Your goal: Leave out the pictures and retype exactly the lines from the line with "[0:08.00-0:09.00]" through the end of the listing below.

─── Excerpted data

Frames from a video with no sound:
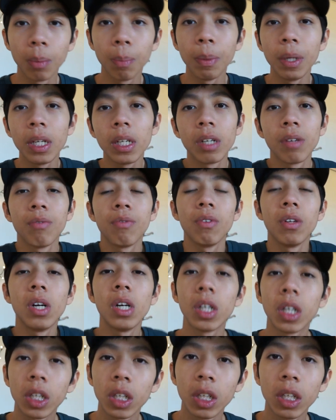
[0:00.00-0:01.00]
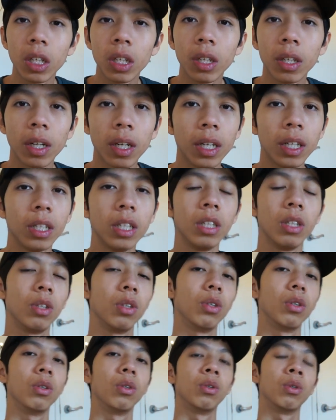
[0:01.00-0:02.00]
being a vlogger, I need
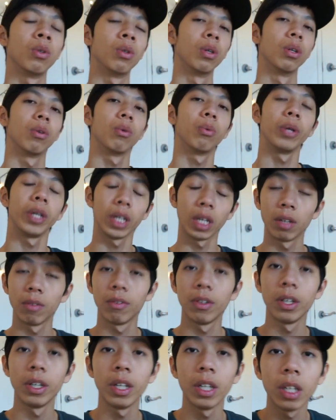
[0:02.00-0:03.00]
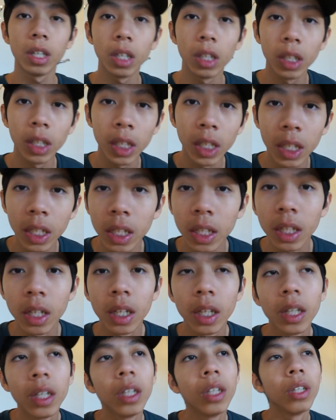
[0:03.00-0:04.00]
to wake up very early,
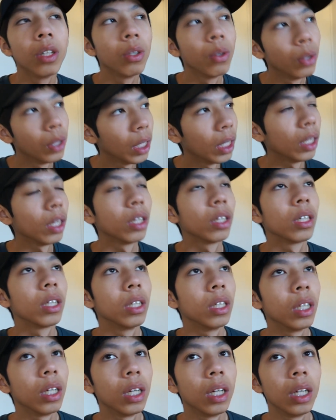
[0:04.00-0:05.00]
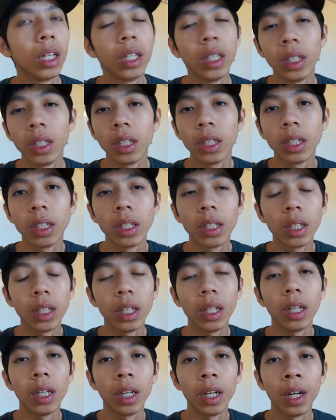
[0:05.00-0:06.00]
do some exercise,
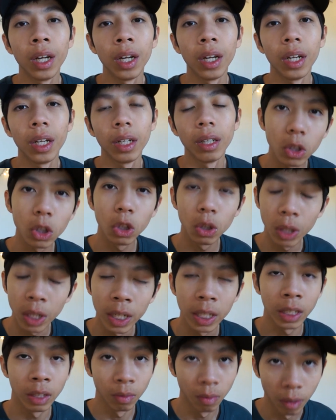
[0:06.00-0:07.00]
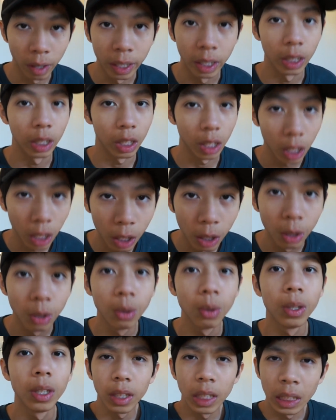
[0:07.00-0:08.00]
and today is very
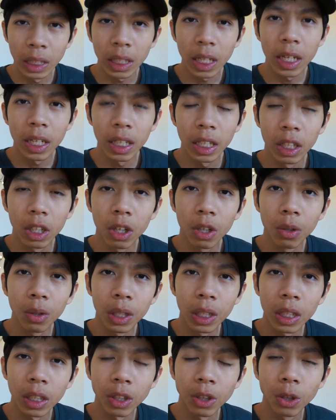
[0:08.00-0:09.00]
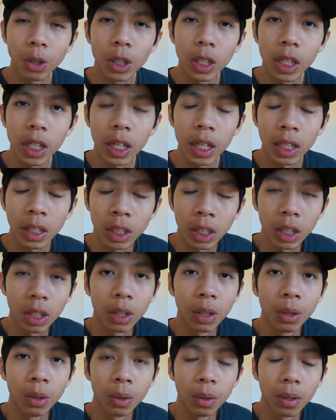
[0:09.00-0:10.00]
cold. It's getting cold in Australia,
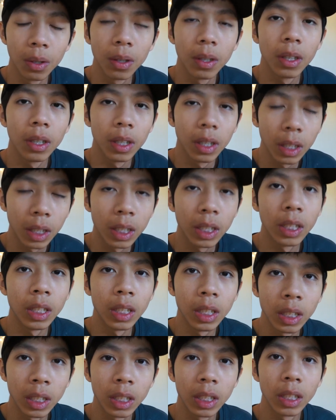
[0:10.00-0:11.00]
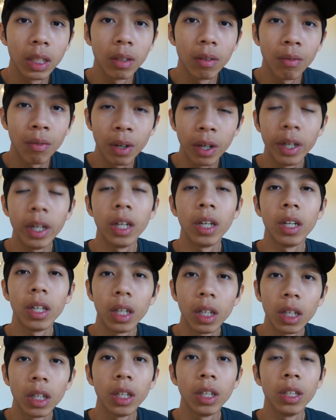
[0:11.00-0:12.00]
so it's very
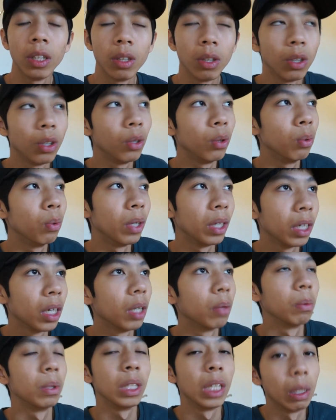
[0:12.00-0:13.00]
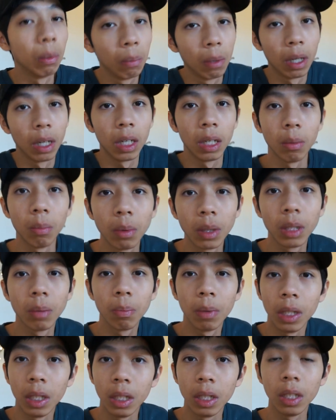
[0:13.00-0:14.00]
hard to wake up sometimes,
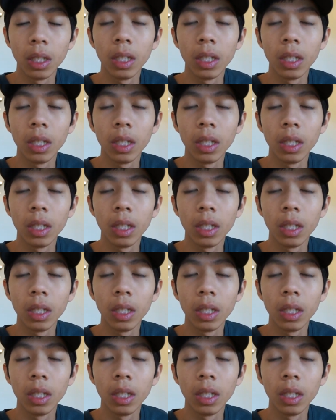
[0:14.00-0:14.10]
but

──────

Output of the task:
[0:08.00-0:09.00]
[0:09.00-0:10.00]
cold. It's getting cold in Australia,
[0:10.00-0:11.00]
[0:11.00-0:12.00]
so it's very
[0:12.00-0:13.00]
[0:13.00-0:14.00]
hard to wake up sometimes,
[0:14.00-0:14.10]
but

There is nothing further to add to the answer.